*** Input records ***
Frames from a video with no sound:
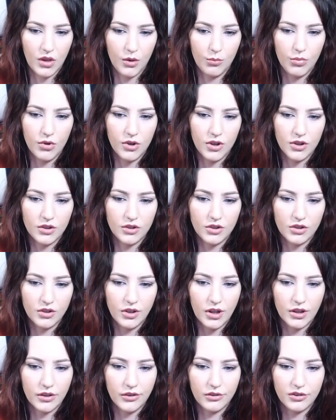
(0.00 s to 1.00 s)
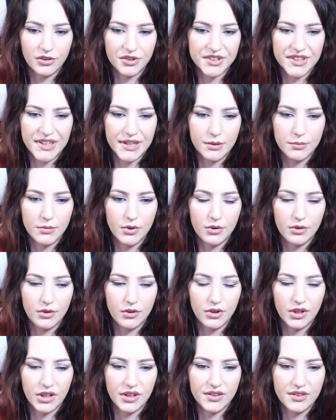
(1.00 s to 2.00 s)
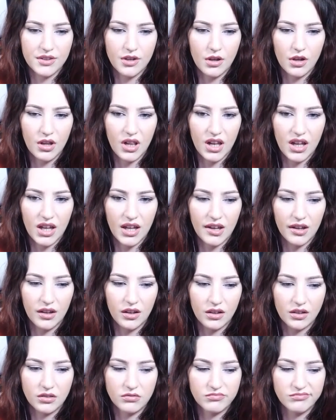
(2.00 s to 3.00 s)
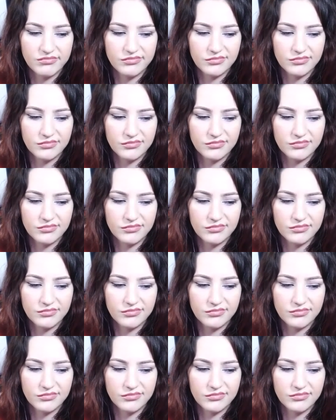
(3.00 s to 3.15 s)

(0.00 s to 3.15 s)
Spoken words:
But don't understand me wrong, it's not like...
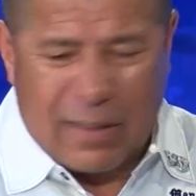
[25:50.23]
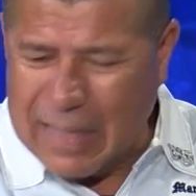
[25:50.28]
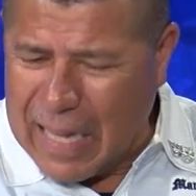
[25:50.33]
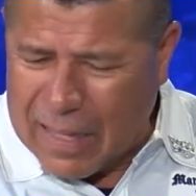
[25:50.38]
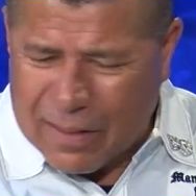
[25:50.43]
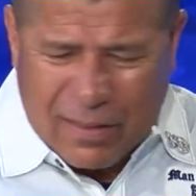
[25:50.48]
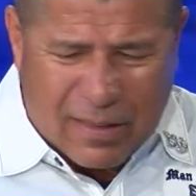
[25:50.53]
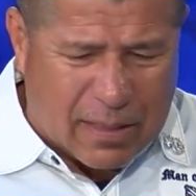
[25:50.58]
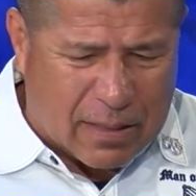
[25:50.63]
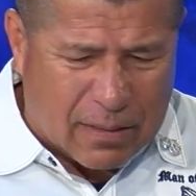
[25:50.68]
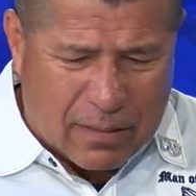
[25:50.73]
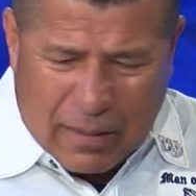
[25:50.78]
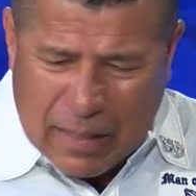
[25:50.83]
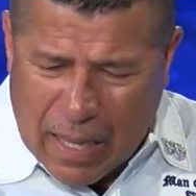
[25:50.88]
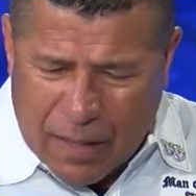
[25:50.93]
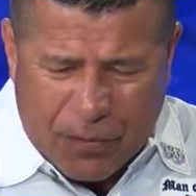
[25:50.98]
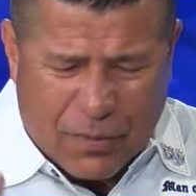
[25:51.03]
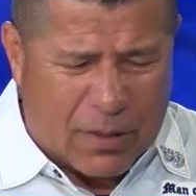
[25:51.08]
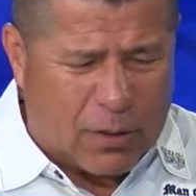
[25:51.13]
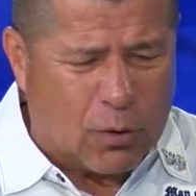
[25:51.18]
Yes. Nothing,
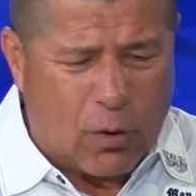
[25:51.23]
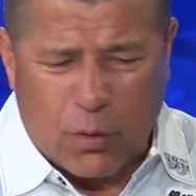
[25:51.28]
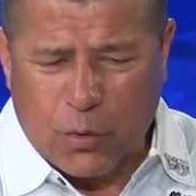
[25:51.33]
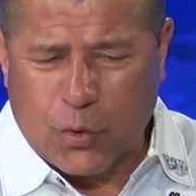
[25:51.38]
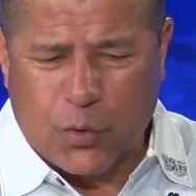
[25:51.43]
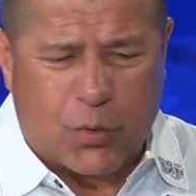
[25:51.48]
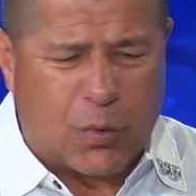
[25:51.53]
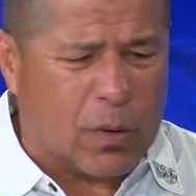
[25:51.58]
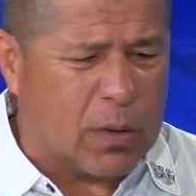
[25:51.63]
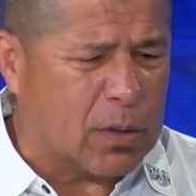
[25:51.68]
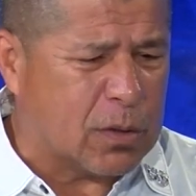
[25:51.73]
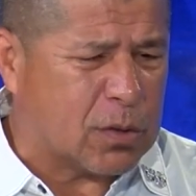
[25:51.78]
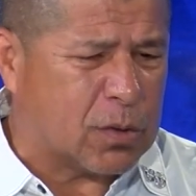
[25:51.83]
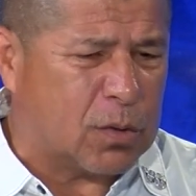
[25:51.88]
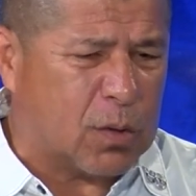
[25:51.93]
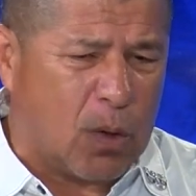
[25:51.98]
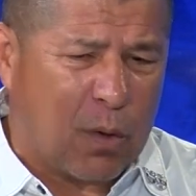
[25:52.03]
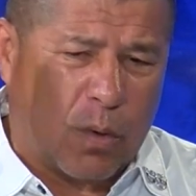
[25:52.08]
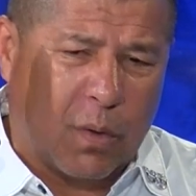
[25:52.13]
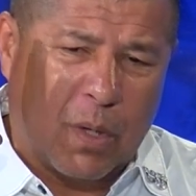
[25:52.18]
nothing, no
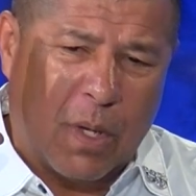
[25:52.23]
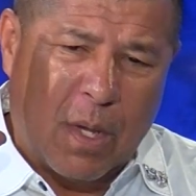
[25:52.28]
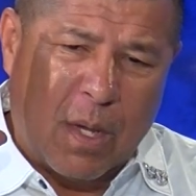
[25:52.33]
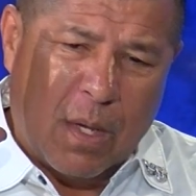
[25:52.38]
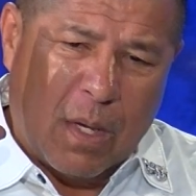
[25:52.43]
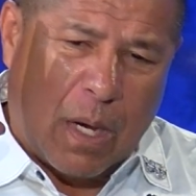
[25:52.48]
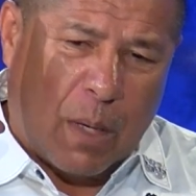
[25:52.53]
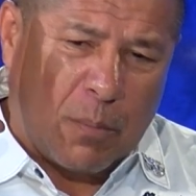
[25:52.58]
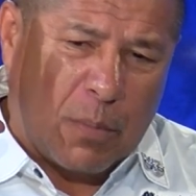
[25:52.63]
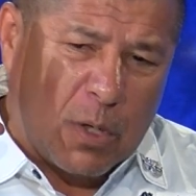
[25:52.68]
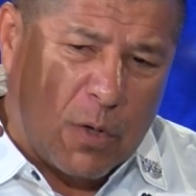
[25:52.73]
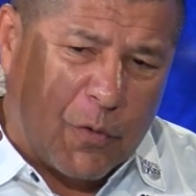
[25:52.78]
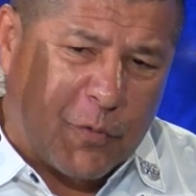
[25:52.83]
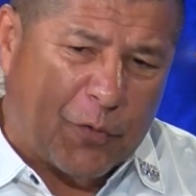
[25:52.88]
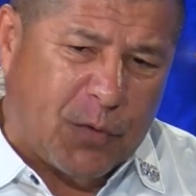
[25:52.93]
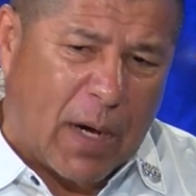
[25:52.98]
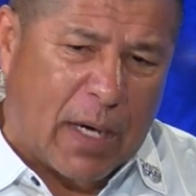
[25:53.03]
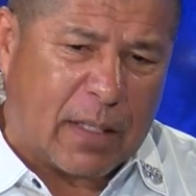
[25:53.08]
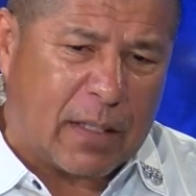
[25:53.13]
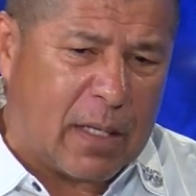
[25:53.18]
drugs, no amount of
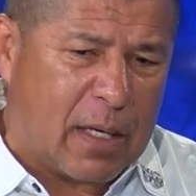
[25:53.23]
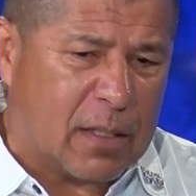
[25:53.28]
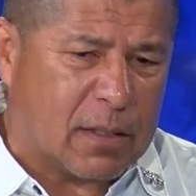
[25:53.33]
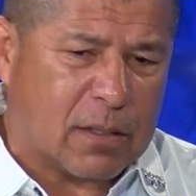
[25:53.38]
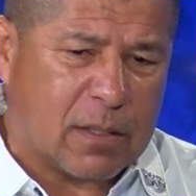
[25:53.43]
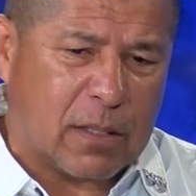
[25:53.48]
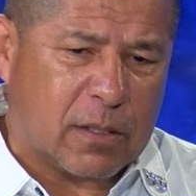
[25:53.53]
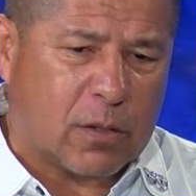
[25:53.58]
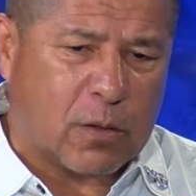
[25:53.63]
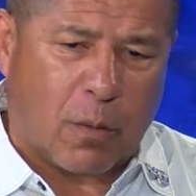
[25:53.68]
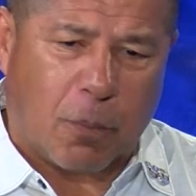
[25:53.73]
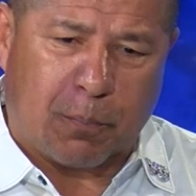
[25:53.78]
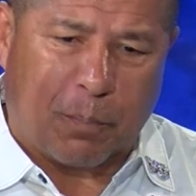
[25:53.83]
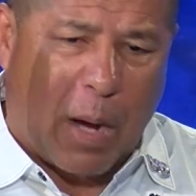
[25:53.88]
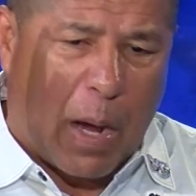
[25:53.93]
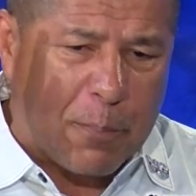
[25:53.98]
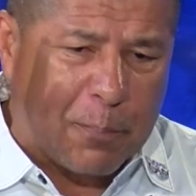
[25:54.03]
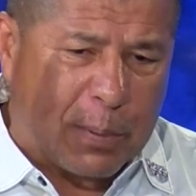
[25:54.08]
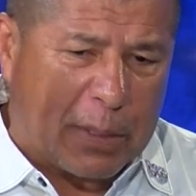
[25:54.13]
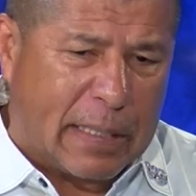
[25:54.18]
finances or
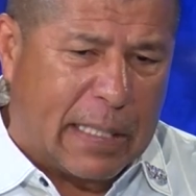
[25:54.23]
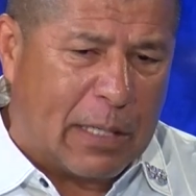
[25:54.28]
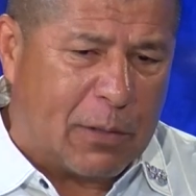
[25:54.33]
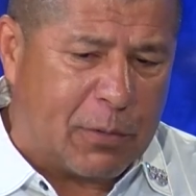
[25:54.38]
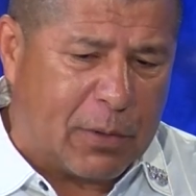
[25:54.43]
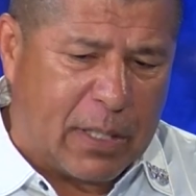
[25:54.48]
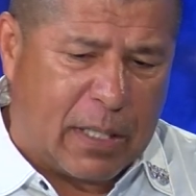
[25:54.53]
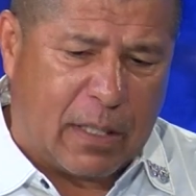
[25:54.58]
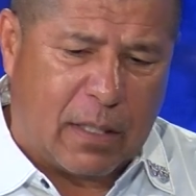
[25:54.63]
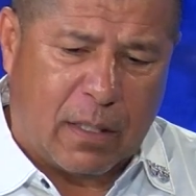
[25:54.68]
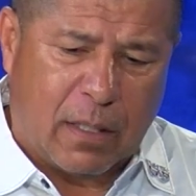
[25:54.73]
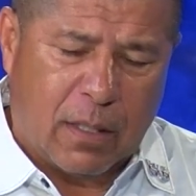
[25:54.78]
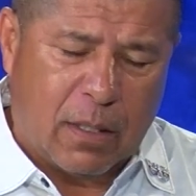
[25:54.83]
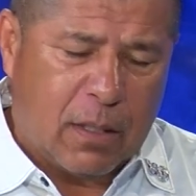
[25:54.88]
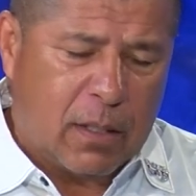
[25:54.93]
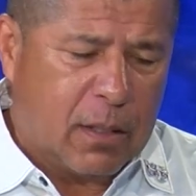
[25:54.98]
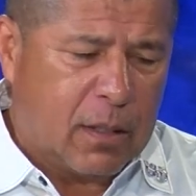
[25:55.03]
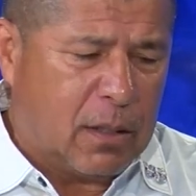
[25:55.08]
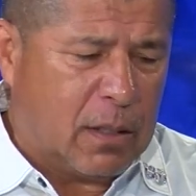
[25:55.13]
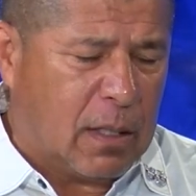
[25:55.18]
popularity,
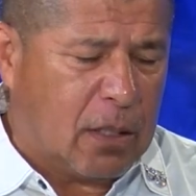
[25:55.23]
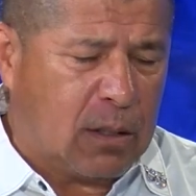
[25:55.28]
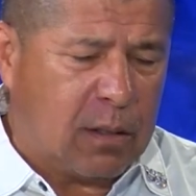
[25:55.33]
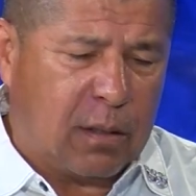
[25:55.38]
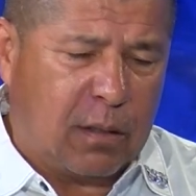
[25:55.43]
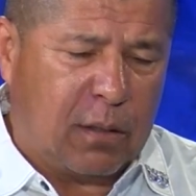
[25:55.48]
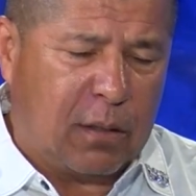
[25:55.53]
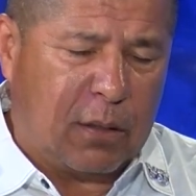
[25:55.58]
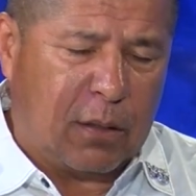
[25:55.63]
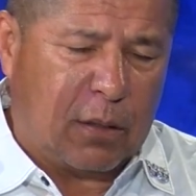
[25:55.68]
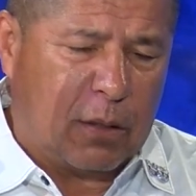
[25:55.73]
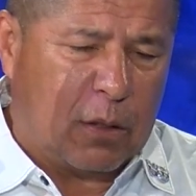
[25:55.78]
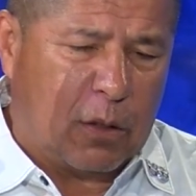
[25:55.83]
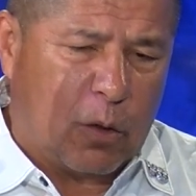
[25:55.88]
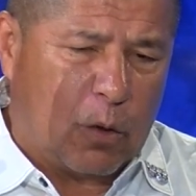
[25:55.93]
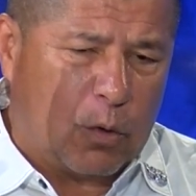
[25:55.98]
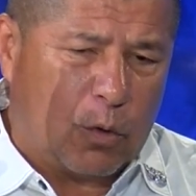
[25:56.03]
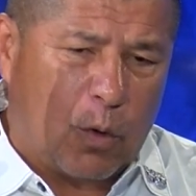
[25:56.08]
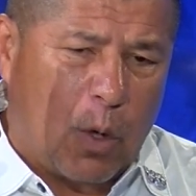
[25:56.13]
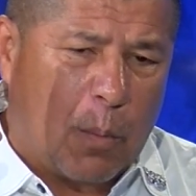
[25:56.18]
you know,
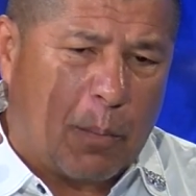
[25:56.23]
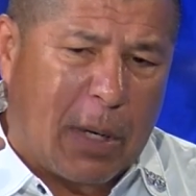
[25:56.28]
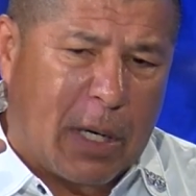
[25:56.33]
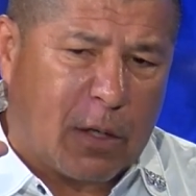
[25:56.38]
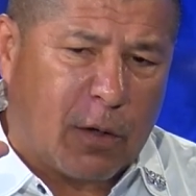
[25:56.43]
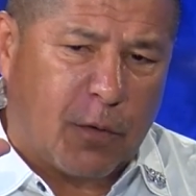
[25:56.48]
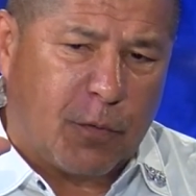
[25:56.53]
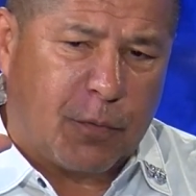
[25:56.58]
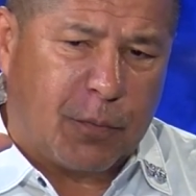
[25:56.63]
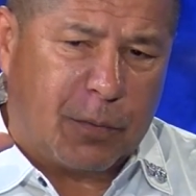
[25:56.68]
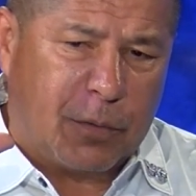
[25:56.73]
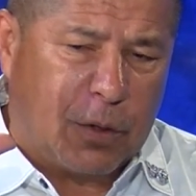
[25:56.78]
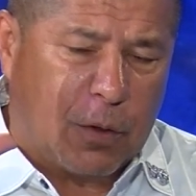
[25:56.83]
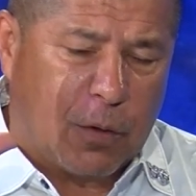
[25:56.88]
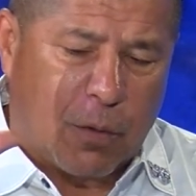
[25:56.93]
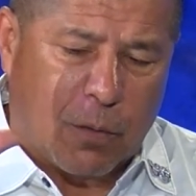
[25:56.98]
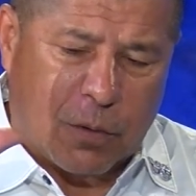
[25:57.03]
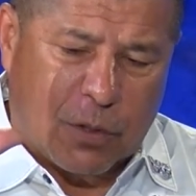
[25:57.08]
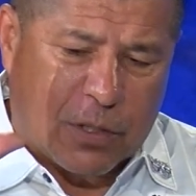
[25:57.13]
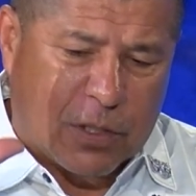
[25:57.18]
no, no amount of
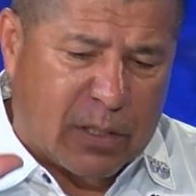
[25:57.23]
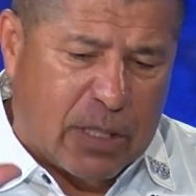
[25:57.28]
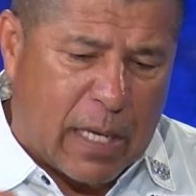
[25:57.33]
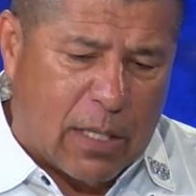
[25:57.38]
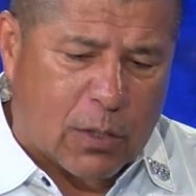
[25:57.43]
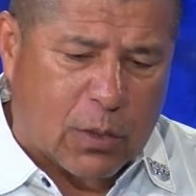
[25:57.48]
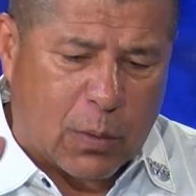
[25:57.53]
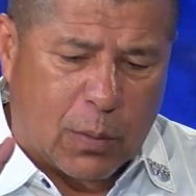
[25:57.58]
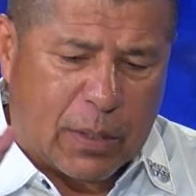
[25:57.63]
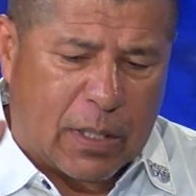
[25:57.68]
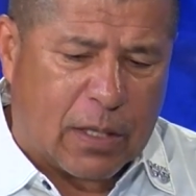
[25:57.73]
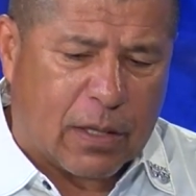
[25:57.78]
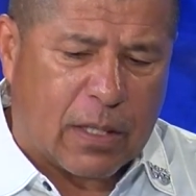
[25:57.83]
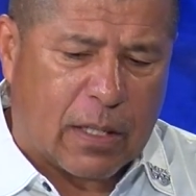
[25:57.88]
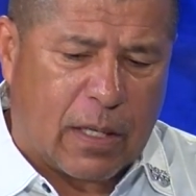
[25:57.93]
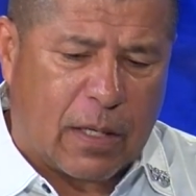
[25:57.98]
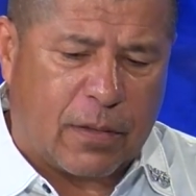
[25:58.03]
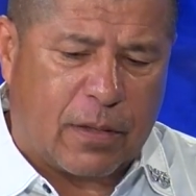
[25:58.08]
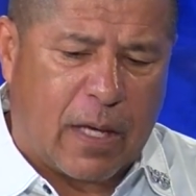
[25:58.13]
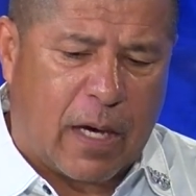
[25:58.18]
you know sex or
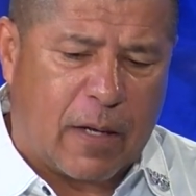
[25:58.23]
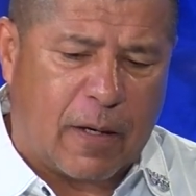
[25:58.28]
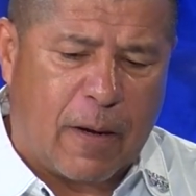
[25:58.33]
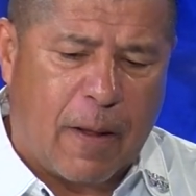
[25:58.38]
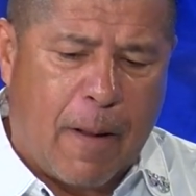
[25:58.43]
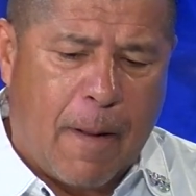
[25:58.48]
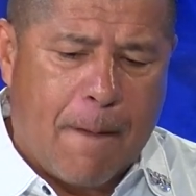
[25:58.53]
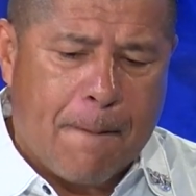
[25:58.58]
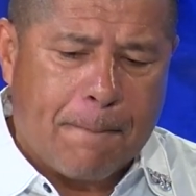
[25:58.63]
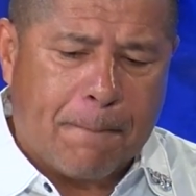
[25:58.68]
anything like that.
*** End of Input records ***
• [Instructions for the task] Write out the material above again, word for word, minus its pictures.

• [Answer below]
Frames from a video with no sound:
(0.00 s to 1.00 s)
(1.00 s to 2.00 s)
(2.00 s to 3.00 s)
(3.00 s to 3.15 s)

(0.00 s to 3.15 s)
Spoken words:
But don't understand me wrong, it's not like...
[25:50.23]
[25:50.28]
[25:50.33]
[25:50.38]
[25:50.43]
[25:50.48]
[25:50.53]
[25:50.58]
[25:50.63]
[25:50.68]
[25:50.73]
[25:50.78]
[25:50.83]
[25:50.88]
[25:50.93]
[25:50.98]
[25:51.03]
[25:51.08]
[25:51.13]
[25:51.18]
Yes. Nothing,
[25:51.23]
[25:51.28]
[25:51.33]
[25:51.38]
[25:51.43]
[25:51.48]
[25:51.53]
[25:51.58]
[25:51.63]
[25:51.68]
[25:51.73]
[25:51.78]
[25:51.83]
[25:51.88]
[25:51.93]
[25:51.98]
[25:52.03]
[25:52.08]
[25:52.13]
[25:52.18]
nothing, no
[25:52.23]
[25:52.28]
[25:52.33]
[25:52.38]
[25:52.43]
[25:52.48]
[25:52.53]
[25:52.58]
[25:52.63]
[25:52.68]
[25:52.73]
[25:52.78]
[25:52.83]
[25:52.88]
[25:52.93]
[25:52.98]
[25:53.03]
[25:53.08]
[25:53.13]
[25:53.18]
drugs, no amount of
[25:53.23]
[25:53.28]
[25:53.33]
[25:53.38]
[25:53.43]
[25:53.48]
[25:53.53]
[25:53.58]
[25:53.63]
[25:53.68]
[25:53.73]
[25:53.78]
[25:53.83]
[25:53.88]
[25:53.93]
[25:53.98]
[25:54.03]
[25:54.08]
[25:54.13]
[25:54.18]
finances or
[25:54.23]
[25:54.28]
[25:54.33]
[25:54.38]
[25:54.43]
[25:54.48]
[25:54.53]
[25:54.58]
[25:54.63]
[25:54.68]
[25:54.73]
[25:54.78]
[25:54.83]
[25:54.88]
[25:54.93]
[25:54.98]
[25:55.03]
[25:55.08]
[25:55.13]
[25:55.18]
popularity,
[25:55.23]
[25:55.28]
[25:55.33]
[25:55.38]
[25:55.43]
[25:55.48]
[25:55.53]
[25:55.58]
[25:55.63]
[25:55.68]
[25:55.73]
[25:55.78]
[25:55.83]
[25:55.88]
[25:55.93]
[25:55.98]
[25:56.03]
[25:56.08]
[25:56.13]
[25:56.18]
you know,
[25:56.23]
[25:56.28]
[25:56.33]
[25:56.38]
[25:56.43]
[25:56.48]
[25:56.53]
[25:56.58]
[25:56.63]
[25:56.68]
[25:56.73]
[25:56.78]
[25:56.83]
[25:56.88]
[25:56.93]
[25:56.98]
[25:57.03]
[25:57.08]
[25:57.13]
[25:57.18]
no, no amount of
[25:57.23]
[25:57.28]
[25:57.33]
[25:57.38]
[25:57.43]
[25:57.48]
[25:57.53]
[25:57.58]
[25:57.63]
[25:57.68]
[25:57.73]
[25:57.78]
[25:57.83]
[25:57.88]
[25:57.93]
[25:57.98]
[25:58.03]
[25:58.08]
[25:58.13]
[25:58.18]
you know sex or
[25:58.23]
[25:58.28]
[25:58.33]
[25:58.38]
[25:58.43]
[25:58.48]
[25:58.53]
[25:58.58]
[25:58.63]
[25:58.68]
anything like that.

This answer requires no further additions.